Charles S. Maier
For more information, see his OpenScholar website.
Charles S. Maier, born February 23, 1939 in New York City, is the Leverett Saltonstall Professor of History at Harvard University. From 1991 to mid-2002 he was Krupp Foundation Professor of European Studies and served, 1994-2001, as Director of the Minda de Gunzburg Center for European Studies. Maier graduated from Harvard College summa cum laude in 1960, studied at St. Antony's College, Oxford on a Henry Fellowship during 1960-61, and returned to take his Ph.D. in history at Harvard, 1961-67. He taught at Harvard as instructor, assistant professor, and lecturer from 1967 to l975; was a visiting professor of history at the University of Bielefeld in the German Federal Republic during the spring semester of l976; then served as Associate Professor and Professor of History at Duke University, Durham, North Carolina, until 1980. He was appointed Professor of History at Harvard in 1981. Together with Professor Sven Beckert he directs The Weatherhead Initiative on Global History, a program that funds student research and post-doctoral exchanges and runs an ongoing seminar on topics that span different world regions. He teaches undergraduate courses on modern world history, the two world wars, the European Union, and political trials and political justice (Ethical Reasoning 12).
Maier was a Distinguished Fellow at the Woodrow Wilson International Center for Scholars in the spring of 2011. He has held fellowships from the National Endowment for the Humanities (1977-78), the German Marshall Fund of the United States (1980-81), the John Simon Guggenheim Memorial Foundation (1984-85), and the John D. and Catherine T. MacArthur Foundation (1989-90), when he was concurrently for the first time a fellow at the Woodrow Wilson International Center for Scholars. He was a recipient of an Alexander von Humboldt Research Prize for 2002-03 and was affiliated with the comparative history center at the Free University of Berlin. He is a member of the American Academy of Arts and Sciences and of the Council on Foreign Relations and a Fellow of the Massachusetts Historical Society. He chaired the SSRC-ACLS Joint Committee on Western Europe in the early l980s, served on the German American Academic Advisory Council, 1998-1999, and was chair of the selection committee of the American Academy in Berlin, 1999-2004. He has been awarded the Commander’s Cross of the Order of Merit of the Federal Republic of Germany and the Cross of Honor for Science and Art (first class) by the Republic of Austria.

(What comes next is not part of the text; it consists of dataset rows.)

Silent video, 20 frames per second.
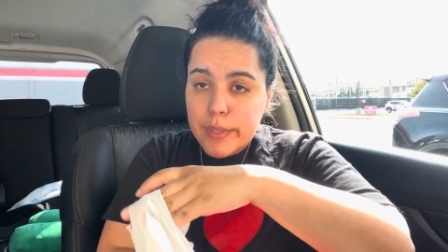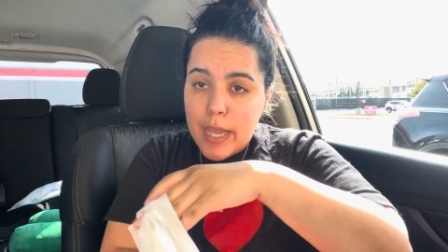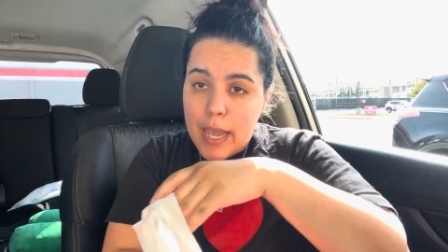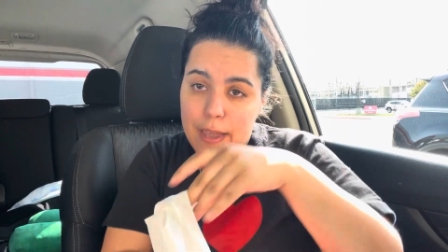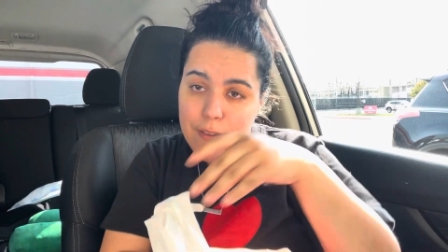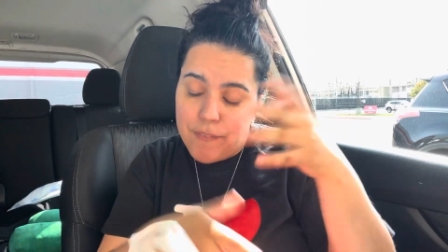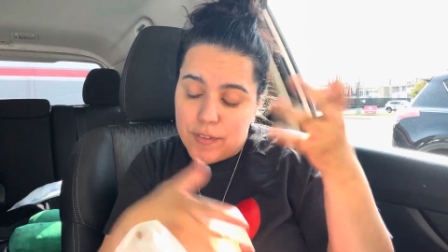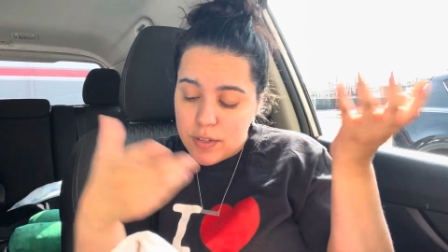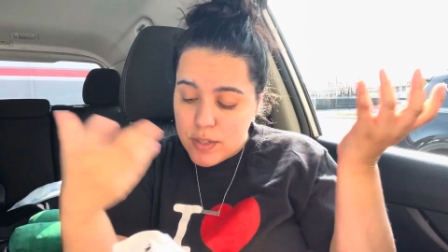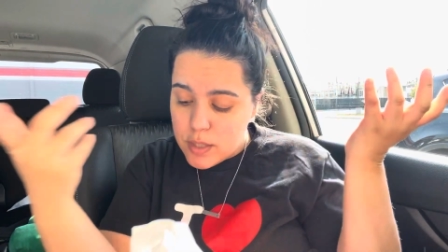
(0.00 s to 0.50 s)

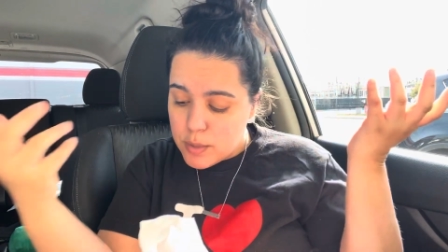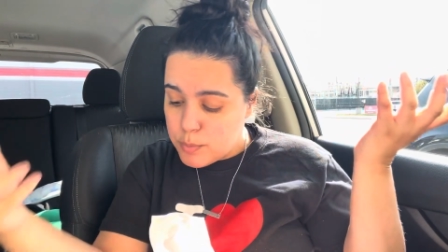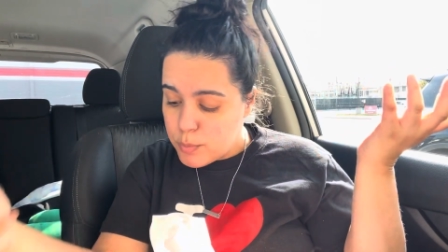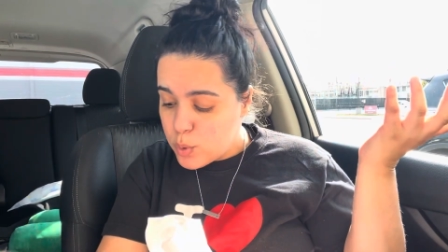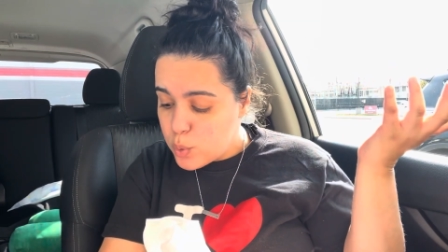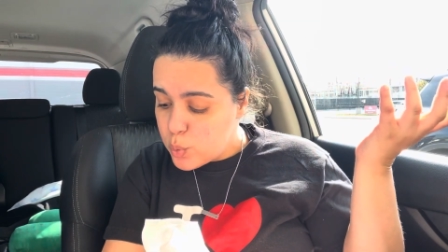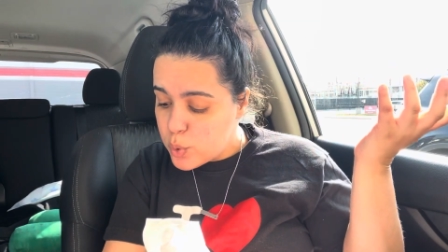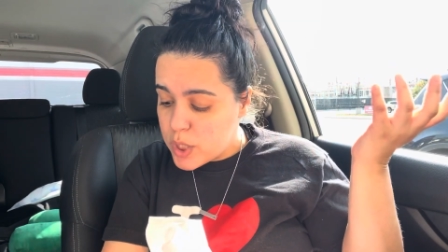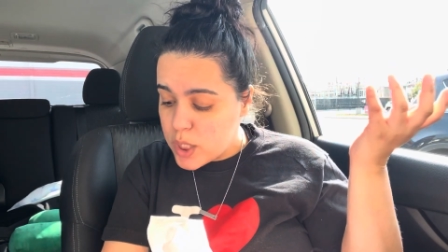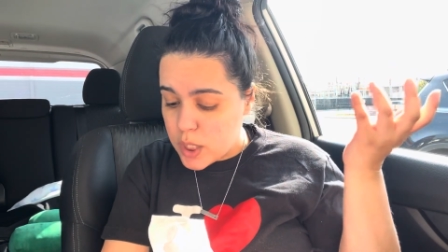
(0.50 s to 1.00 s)
I found some
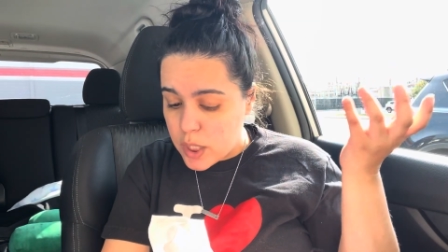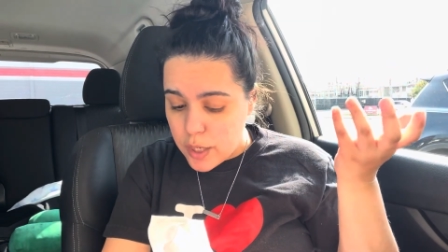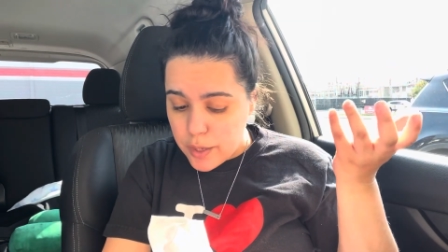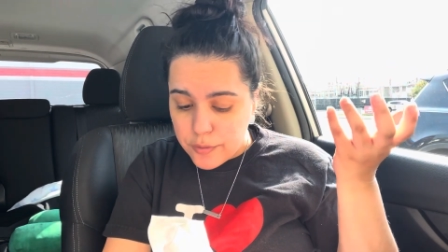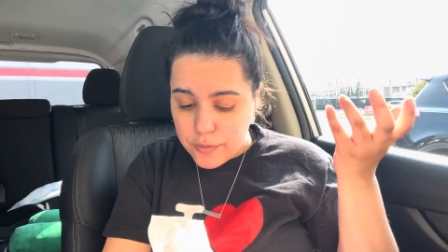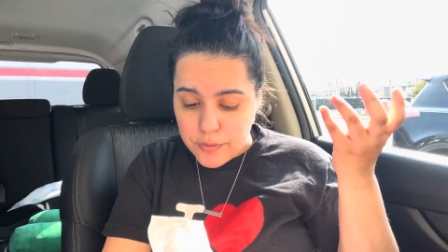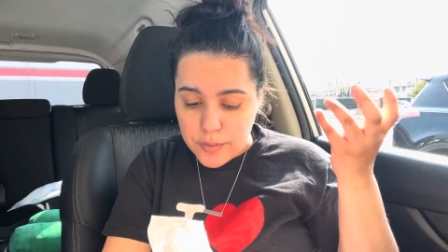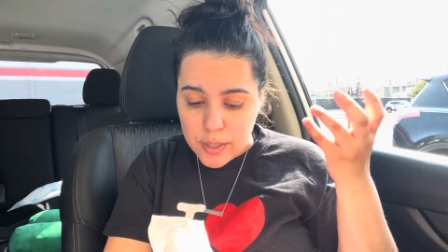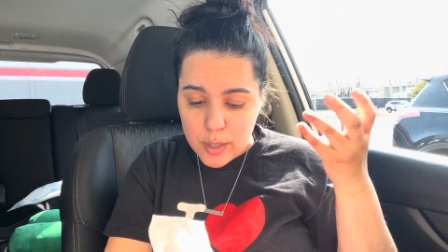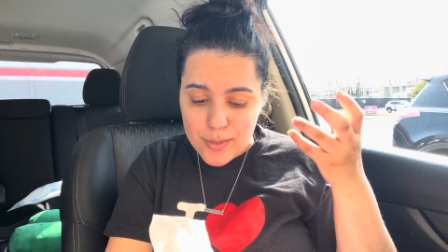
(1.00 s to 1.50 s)
cool
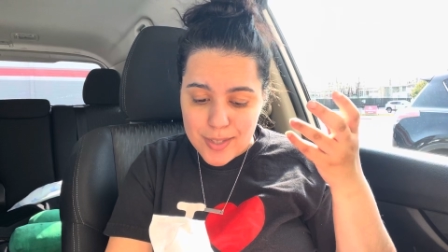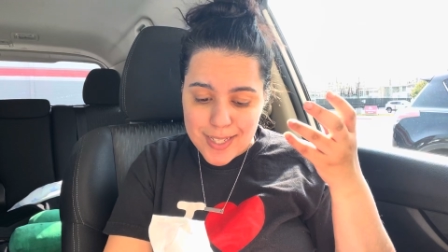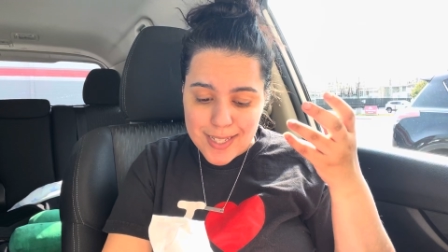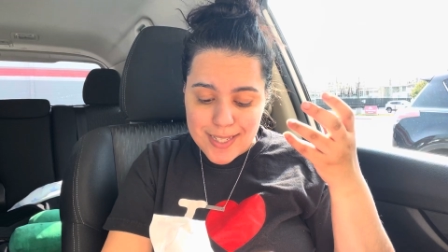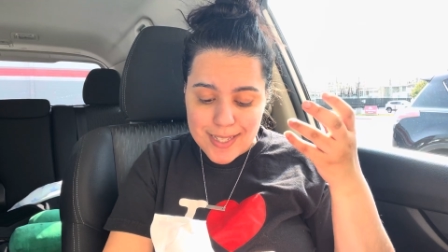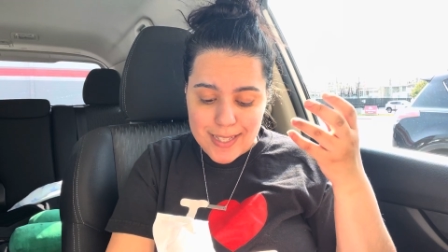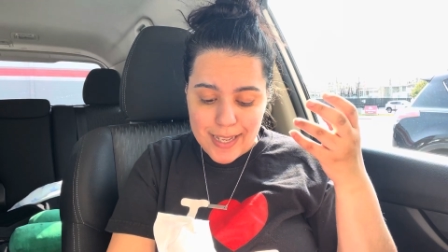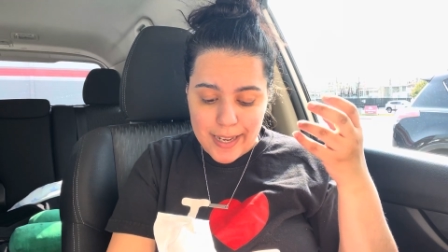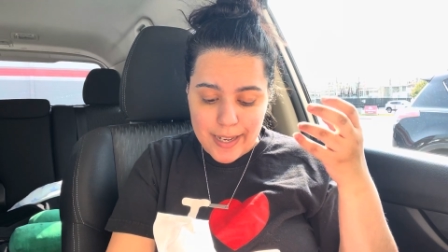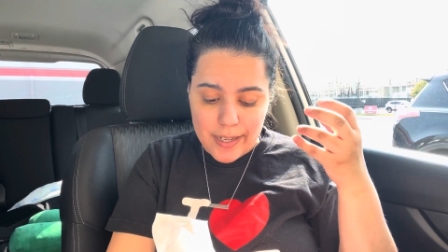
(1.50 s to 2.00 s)
stuff and I was
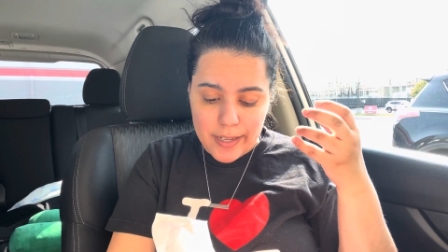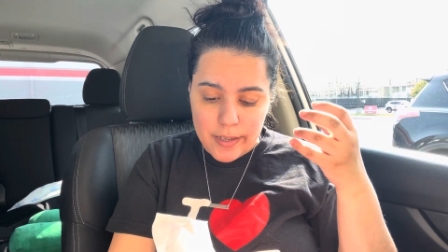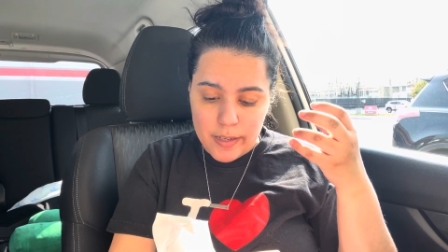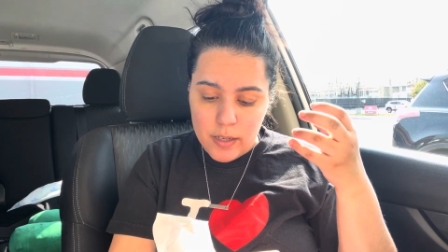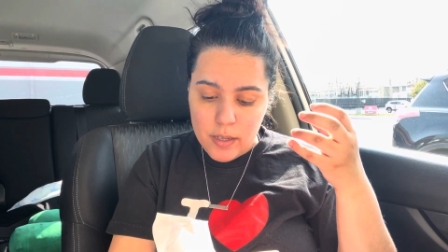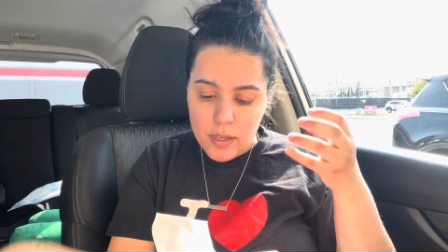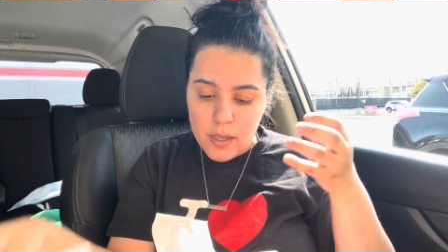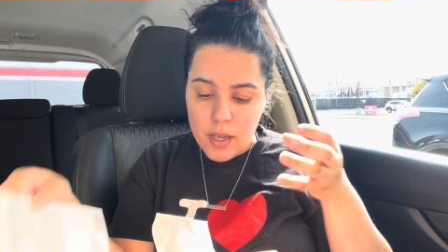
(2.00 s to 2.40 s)
excited.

Among his publications are numerous scholarly articles and the books Once within Borders: Territories of Power, Wealth, and Belonging since 1500 (Harvard University Press, 2016; Recasting Bourgeois Europe: Stabilization in France, Germany, and Italy in the Decade after World War I (Princeton University Press, 1975; reprinted 1988 and for a 40th anniversary edition in 2015, and translated into Italian and Spanish); In Search of Stability: Explorations in Historical Political Economy (Cambridge University Press, l987); The Unmasterable Past: History, Holocaust, and German National Identity (Harvard University Press, 1988, and translated into German);Dissolution: The Crisis of Communism and the End of East Germany (Princeton University Press, 1997, and, in German and Italian translations, 1999); Among Empires: American Ascendancy and its Predecessors (Harvard University Press, 2006); and Leviathan 2.0: Inventing Modern Statehood(Harvard University Press, 2014, and earlier included in Emily Rosenberg, ed., World Connecting, 2012). Edited works include, among others, The Politics of Global Inflation (with Leon Lindberg; Brookings Institution 1985).Changing Boundaries of the Political: Essays on the Evolving Balance between State and Society, Public and Private in Europe (Cambridge University Press, 1987); The Marshall Plan and Germany (Berg Press, 1991 and Nomos Verlag 1992); and The Shock of the Global: the 1970s in Perspective (Harvard University Press, 2010). His most recent book,
Maier was married for 52 years to Pauline Maier, the eminent American historian, who died in 2013. Their family includes three grown children (Andrea, Nicholas, and Jessica) and six grandchildren.